Tumors that spread to the brain, called brain metastases, are the cause of death of half of patients with metastatic melanoma. The metabolic environment of the brain is uniquely low in two amino acids, serine and glycine, which carry messages between nerve cells. This ensures accurate nerve cell communication, but should prevent or slow the growth of tumors, as tumor cells need large amounts of serine and glycine to make DNA and proteins to divide and grow. Yet, tumors can spread to the brain, and are incurable once they have done so.

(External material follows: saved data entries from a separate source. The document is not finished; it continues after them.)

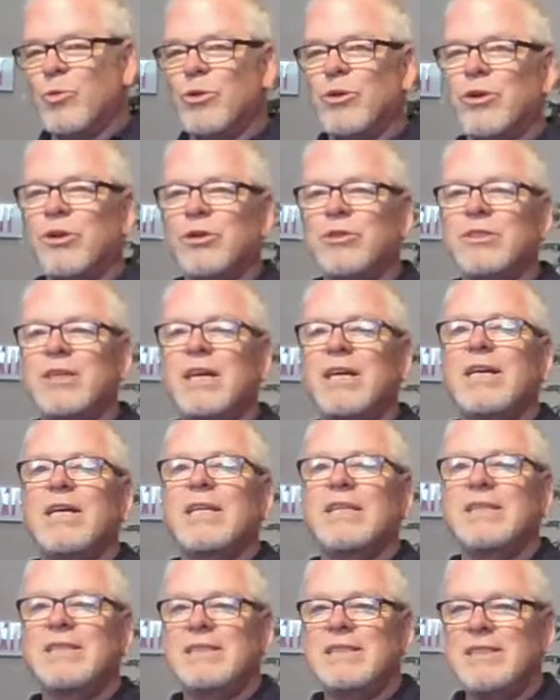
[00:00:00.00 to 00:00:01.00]
world's
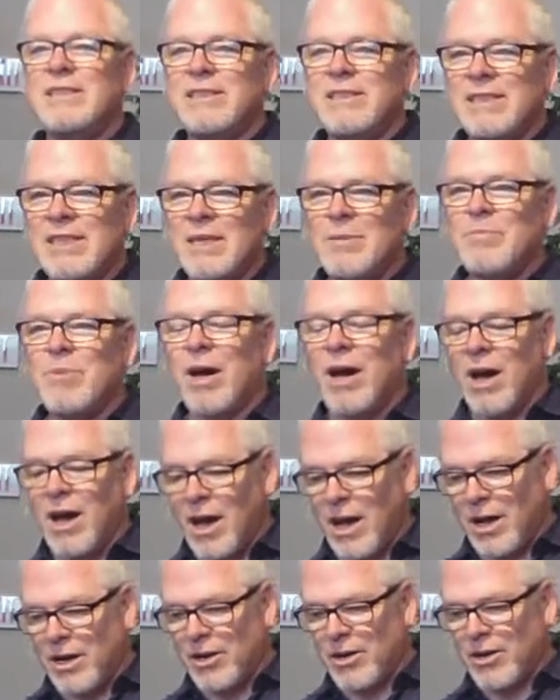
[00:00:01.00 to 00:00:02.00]
deep
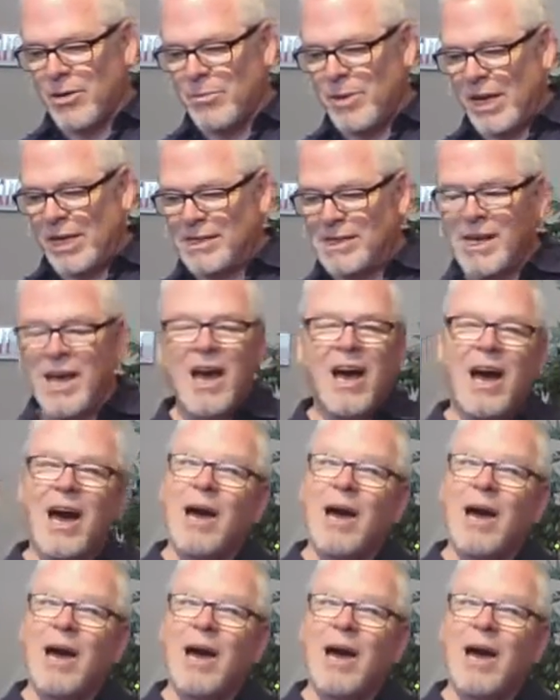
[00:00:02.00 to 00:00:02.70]
hunger meets.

We hypothesize that tumors metabolically adapt to the brain’s metabolic environment by increasing their ability to make serine and its product glycine, and that blocking the production of serine should either attenuate the development of brain metastases or help treat existing brain metastases. We will determine if serine synthesis is increased in brain metastases, and if tumor cells adapt to, or are selected for, the environment of the brain by increasing their production of serine and glycine. In addition, we have developed small molecules that inhibit serine synthesis, and will test these compounds in mouse models of melanoma brain metastases with the goal of reducing their initiation or growth. These studies will demonstrate that targeting the serine synthesis pathway might be useful in treating melanoma brain metastases and offer proof of concept that small molecule inhibitors of serine synthesis might be effective in treating patients with melanoma brain metastases and brain metastases from other tumors.